Data records =>
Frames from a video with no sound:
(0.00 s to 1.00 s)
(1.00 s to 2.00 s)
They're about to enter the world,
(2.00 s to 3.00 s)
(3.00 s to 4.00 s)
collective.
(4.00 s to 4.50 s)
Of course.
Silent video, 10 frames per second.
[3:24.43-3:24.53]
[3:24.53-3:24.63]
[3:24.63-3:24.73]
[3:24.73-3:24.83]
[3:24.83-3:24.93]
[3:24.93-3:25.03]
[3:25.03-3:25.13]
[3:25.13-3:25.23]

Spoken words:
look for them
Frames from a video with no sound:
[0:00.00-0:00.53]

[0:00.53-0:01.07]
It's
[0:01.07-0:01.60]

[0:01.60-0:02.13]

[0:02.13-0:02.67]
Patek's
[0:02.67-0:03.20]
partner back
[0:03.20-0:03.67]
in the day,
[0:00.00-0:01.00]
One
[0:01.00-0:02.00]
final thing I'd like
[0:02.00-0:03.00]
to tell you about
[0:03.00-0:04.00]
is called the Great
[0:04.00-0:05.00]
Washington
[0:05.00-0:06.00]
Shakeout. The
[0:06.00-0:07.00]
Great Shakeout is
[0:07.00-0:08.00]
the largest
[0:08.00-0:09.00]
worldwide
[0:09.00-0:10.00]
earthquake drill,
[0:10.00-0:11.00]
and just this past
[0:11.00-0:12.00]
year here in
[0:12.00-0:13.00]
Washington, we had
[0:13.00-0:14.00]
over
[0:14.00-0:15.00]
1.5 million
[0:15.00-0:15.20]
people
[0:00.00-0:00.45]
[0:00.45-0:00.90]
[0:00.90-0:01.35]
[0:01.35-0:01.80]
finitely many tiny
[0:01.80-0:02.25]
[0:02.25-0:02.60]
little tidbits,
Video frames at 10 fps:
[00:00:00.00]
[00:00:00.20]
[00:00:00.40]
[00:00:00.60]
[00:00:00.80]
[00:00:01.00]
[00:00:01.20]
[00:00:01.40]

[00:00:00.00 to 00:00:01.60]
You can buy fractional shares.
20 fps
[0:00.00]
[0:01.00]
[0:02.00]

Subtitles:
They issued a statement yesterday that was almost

Problem details =>
The records above are to be printed out again exactly, without omission.

Result of this task =>
Frames from a video with no sound:
(0.00 s to 1.00 s)
(1.00 s to 2.00 s)
They're about to enter the world,
(2.00 s to 3.00 s)
(3.00 s to 4.00 s)
collective.
(4.00 s to 4.50 s)
Of course.
Silent video, 10 frames per second.
[3:24.43-3:24.53]
[3:24.53-3:24.63]
[3:24.63-3:24.73]
[3:24.73-3:24.83]
[3:24.83-3:24.93]
[3:24.93-3:25.03]
[3:25.03-3:25.13]
[3:25.13-3:25.23]

Spoken words:
look for them
Frames from a video with no sound:
[0:00.00-0:00.53]

[0:00.53-0:01.07]
It's
[0:01.07-0:01.60]

[0:01.60-0:02.13]

[0:02.13-0:02.67]
Patek's
[0:02.67-0:03.20]
partner back
[0:03.20-0:03.67]
in the day,
[0:00.00-0:01.00]
One
[0:01.00-0:02.00]
final thing I'd like
[0:02.00-0:03.00]
to tell you about
[0:03.00-0:04.00]
is called the Great
[0:04.00-0:05.00]
Washington
[0:05.00-0:06.00]
Shakeout. The
[0:06.00-0:07.00]
Great Shakeout is
[0:07.00-0:08.00]
the largest
[0:08.00-0:09.00]
worldwide
[0:09.00-0:10.00]
earthquake drill,
[0:10.00-0:11.00]
and just this past
[0:11.00-0:12.00]
year here in
[0:12.00-0:13.00]
Washington, we had
[0:13.00-0:14.00]
over
[0:14.00-0:15.00]
1.5 million
[0:15.00-0:15.20]
people
[0:00.00-0:00.45]
[0:00.45-0:00.90]
[0:00.90-0:01.35]
[0:01.35-0:01.80]
finitely many tiny
[0:01.80-0:02.25]
[0:02.25-0:02.60]
little tidbits,
Video frames at 10 fps:
[00:00:00.00]
[00:00:00.20]
[00:00:00.40]
[00:00:00.60]
[00:00:00.80]
[00:00:01.00]
[00:00:01.20]
[00:00:01.40]

[00:00:00.00 to 00:00:01.60]
You can buy fractional shares.
20 fps
[0:00.00]
[0:01.00]
[0:02.00]

Subtitles:
They issued a statement yesterday that was almost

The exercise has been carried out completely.